* Action item
Reproduce the listing exactly and skip over any pictures.
----------
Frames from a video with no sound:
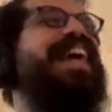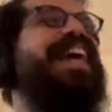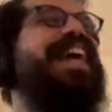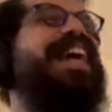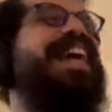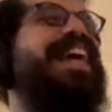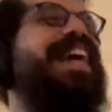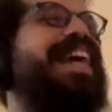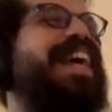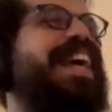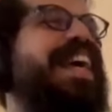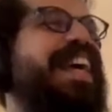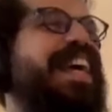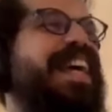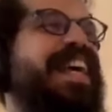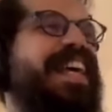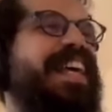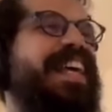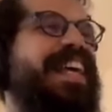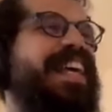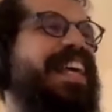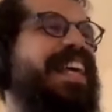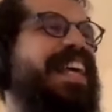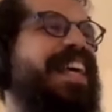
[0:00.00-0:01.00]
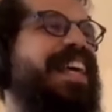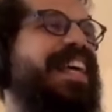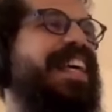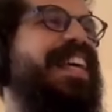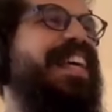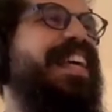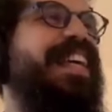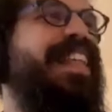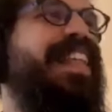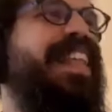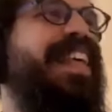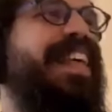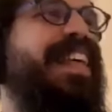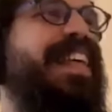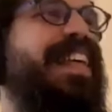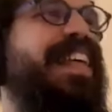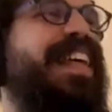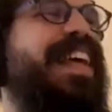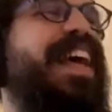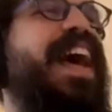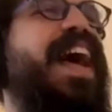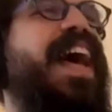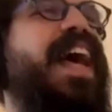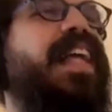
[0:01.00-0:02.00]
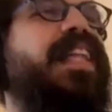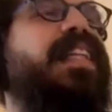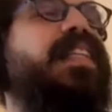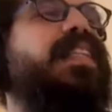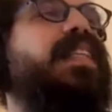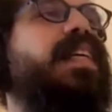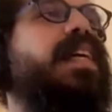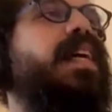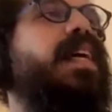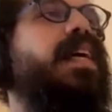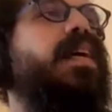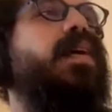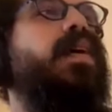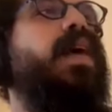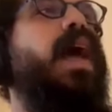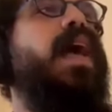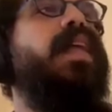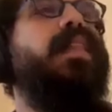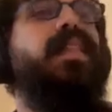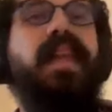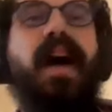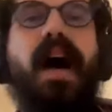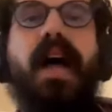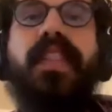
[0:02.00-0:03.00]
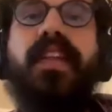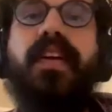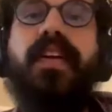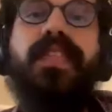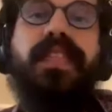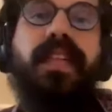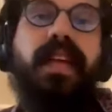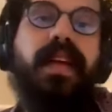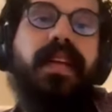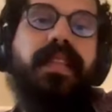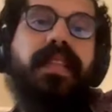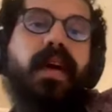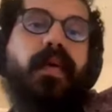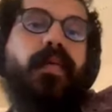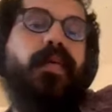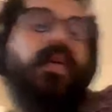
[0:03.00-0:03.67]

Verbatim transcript: yeah. and uh, and the other thing that we've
----------
* Exercise solution
Frames from a video with no sound:
[0:00.00-0:01.00]
[0:01.00-0:02.00]
[0:02.00-0:03.00]
[0:03.00-0:03.67]

Verbatim transcript: yeah. and uh, and the other thing that we've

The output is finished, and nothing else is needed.